* _Exercise requirements_
Would you repeat the entries below word for word and omit the pictures?
Material provided START
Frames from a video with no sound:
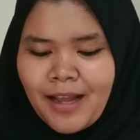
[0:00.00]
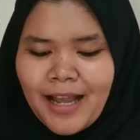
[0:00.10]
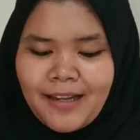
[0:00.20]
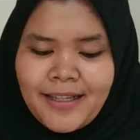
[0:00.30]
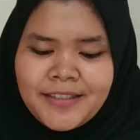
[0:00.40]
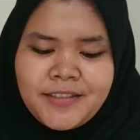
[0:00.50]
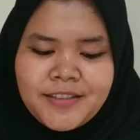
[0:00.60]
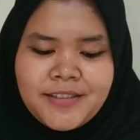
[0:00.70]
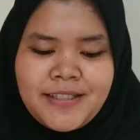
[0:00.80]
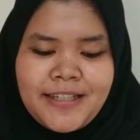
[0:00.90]
I like the
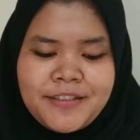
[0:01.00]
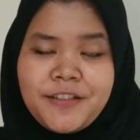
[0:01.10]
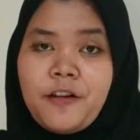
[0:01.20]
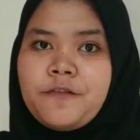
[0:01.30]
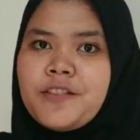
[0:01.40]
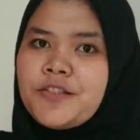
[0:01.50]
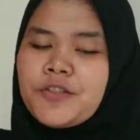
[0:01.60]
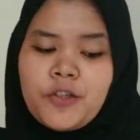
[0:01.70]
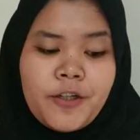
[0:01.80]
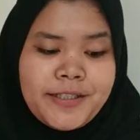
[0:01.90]
setting of the
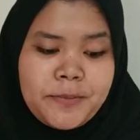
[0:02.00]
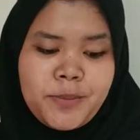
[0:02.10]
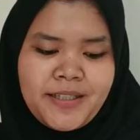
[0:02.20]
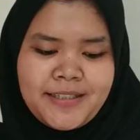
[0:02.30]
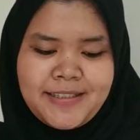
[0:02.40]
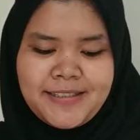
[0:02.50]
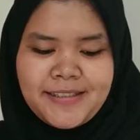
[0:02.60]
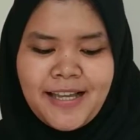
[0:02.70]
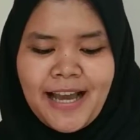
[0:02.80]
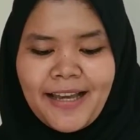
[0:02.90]
story
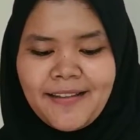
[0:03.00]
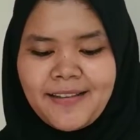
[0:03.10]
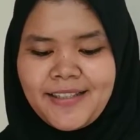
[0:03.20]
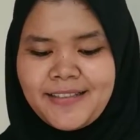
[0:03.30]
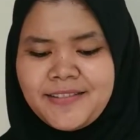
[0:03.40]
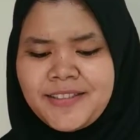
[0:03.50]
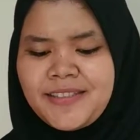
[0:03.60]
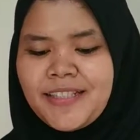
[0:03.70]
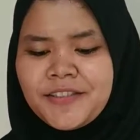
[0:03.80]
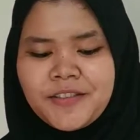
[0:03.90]
because I think the
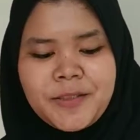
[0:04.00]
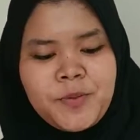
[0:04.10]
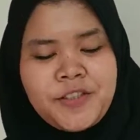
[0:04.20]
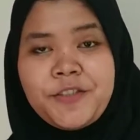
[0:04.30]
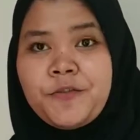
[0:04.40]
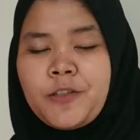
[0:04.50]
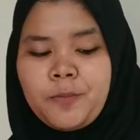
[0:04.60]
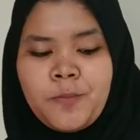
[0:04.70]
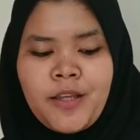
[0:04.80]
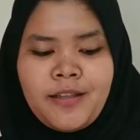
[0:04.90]
descriptions
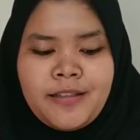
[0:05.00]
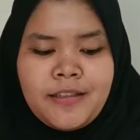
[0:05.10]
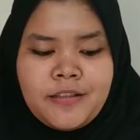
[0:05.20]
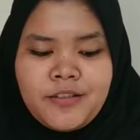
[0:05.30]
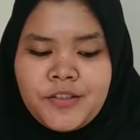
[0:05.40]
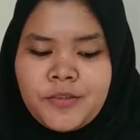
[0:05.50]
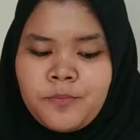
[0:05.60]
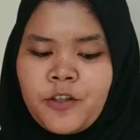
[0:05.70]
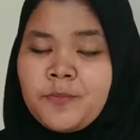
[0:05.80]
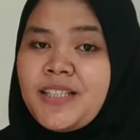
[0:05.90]
from
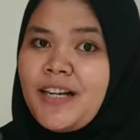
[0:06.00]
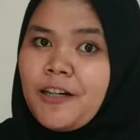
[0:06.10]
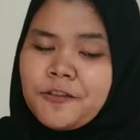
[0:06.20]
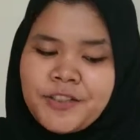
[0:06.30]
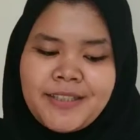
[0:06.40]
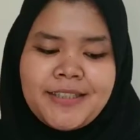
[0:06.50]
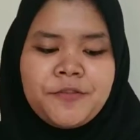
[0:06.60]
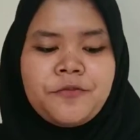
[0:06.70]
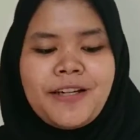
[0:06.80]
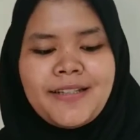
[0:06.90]
the author
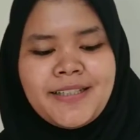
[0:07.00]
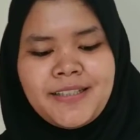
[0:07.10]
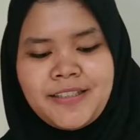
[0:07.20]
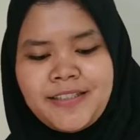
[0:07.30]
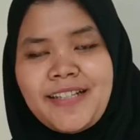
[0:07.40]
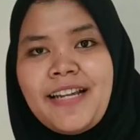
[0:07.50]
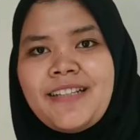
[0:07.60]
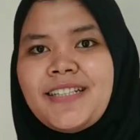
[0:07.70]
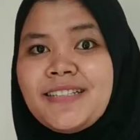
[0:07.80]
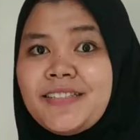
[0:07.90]
is very clear
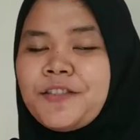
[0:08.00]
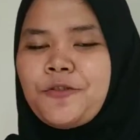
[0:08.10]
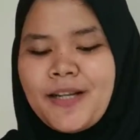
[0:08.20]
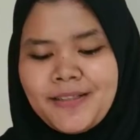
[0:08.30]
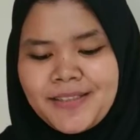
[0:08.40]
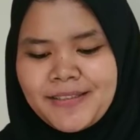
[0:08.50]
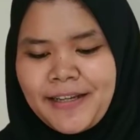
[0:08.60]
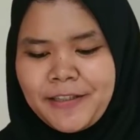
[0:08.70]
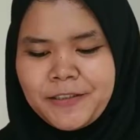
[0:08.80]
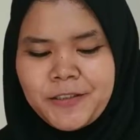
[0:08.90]
and easy to
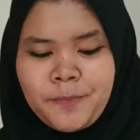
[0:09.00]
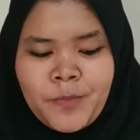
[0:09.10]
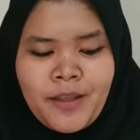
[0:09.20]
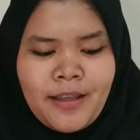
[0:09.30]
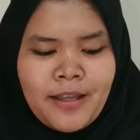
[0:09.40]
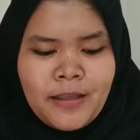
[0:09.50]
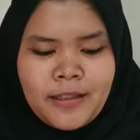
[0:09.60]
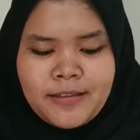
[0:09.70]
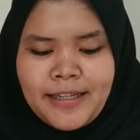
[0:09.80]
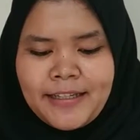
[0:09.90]
understand.
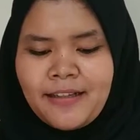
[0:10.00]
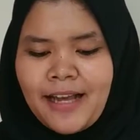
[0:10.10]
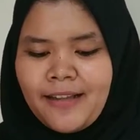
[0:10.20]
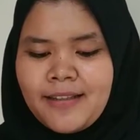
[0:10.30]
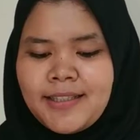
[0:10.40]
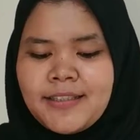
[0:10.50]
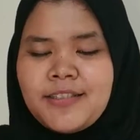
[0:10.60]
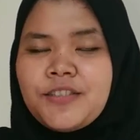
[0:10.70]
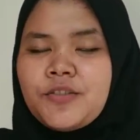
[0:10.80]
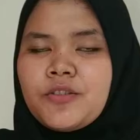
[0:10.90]
Then I think
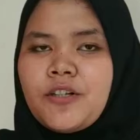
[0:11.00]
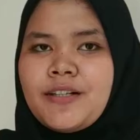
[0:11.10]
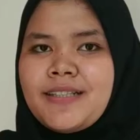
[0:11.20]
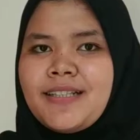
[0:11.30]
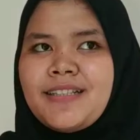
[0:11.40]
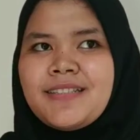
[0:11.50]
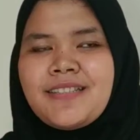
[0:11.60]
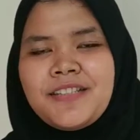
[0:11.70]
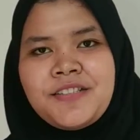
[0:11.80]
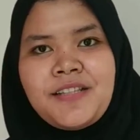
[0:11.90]
the story is
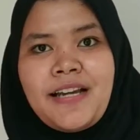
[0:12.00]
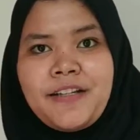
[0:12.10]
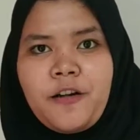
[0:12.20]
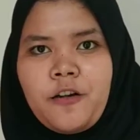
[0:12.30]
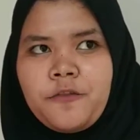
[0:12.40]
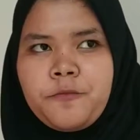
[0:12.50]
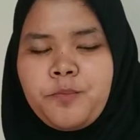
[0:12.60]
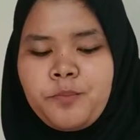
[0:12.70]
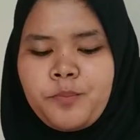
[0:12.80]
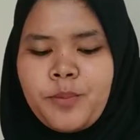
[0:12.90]
such kind of
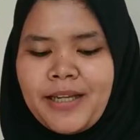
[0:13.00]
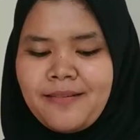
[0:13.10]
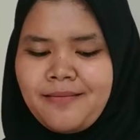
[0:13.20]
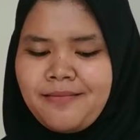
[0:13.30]
bad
Material provided END
* _Answer_
Frames from a video with no sound:
[0:00.00]
[0:00.10]
[0:00.20]
[0:00.30]
[0:00.40]
[0:00.50]
[0:00.60]
[0:00.70]
[0:00.80]
[0:00.90]
I like the
[0:01.00]
[0:01.10]
[0:01.20]
[0:01.30]
[0:01.40]
[0:01.50]
[0:01.60]
[0:01.70]
[0:01.80]
[0:01.90]
setting of the
[0:02.00]
[0:02.10]
[0:02.20]
[0:02.30]
[0:02.40]
[0:02.50]
[0:02.60]
[0:02.70]
[0:02.80]
[0:02.90]
story
[0:03.00]
[0:03.10]
[0:03.20]
[0:03.30]
[0:03.40]
[0:03.50]
[0:03.60]
[0:03.70]
[0:03.80]
[0:03.90]
because I think the
[0:04.00]
[0:04.10]
[0:04.20]
[0:04.30]
[0:04.40]
[0:04.50]
[0:04.60]
[0:04.70]
[0:04.80]
[0:04.90]
descriptions
[0:05.00]
[0:05.10]
[0:05.20]
[0:05.30]
[0:05.40]
[0:05.50]
[0:05.60]
[0:05.70]
[0:05.80]
[0:05.90]
from
[0:06.00]
[0:06.10]
[0:06.20]
[0:06.30]
[0:06.40]
[0:06.50]
[0:06.60]
[0:06.70]
[0:06.80]
[0:06.90]
the author
[0:07.00]
[0:07.10]
[0:07.20]
[0:07.30]
[0:07.40]
[0:07.50]
[0:07.60]
[0:07.70]
[0:07.80]
[0:07.90]
is very clear
[0:08.00]
[0:08.10]
[0:08.20]
[0:08.30]
[0:08.40]
[0:08.50]
[0:08.60]
[0:08.70]
[0:08.80]
[0:08.90]
and easy to
[0:09.00]
[0:09.10]
[0:09.20]
[0:09.30]
[0:09.40]
[0:09.50]
[0:09.60]
[0:09.70]
[0:09.80]
[0:09.90]
understand.
[0:10.00]
[0:10.10]
[0:10.20]
[0:10.30]
[0:10.40]
[0:10.50]
[0:10.60]
[0:10.70]
[0:10.80]
[0:10.90]
Then I think
[0:11.00]
[0:11.10]
[0:11.20]
[0:11.30]
[0:11.40]
[0:11.50]
[0:11.60]
[0:11.70]
[0:11.80]
[0:11.90]
the story is
[0:12.00]
[0:12.10]
[0:12.20]
[0:12.30]
[0:12.40]
[0:12.50]
[0:12.60]
[0:12.70]
[0:12.80]
[0:12.90]
such kind of
[0:13.00]
[0:13.10]
[0:13.20]
[0:13.30]
bad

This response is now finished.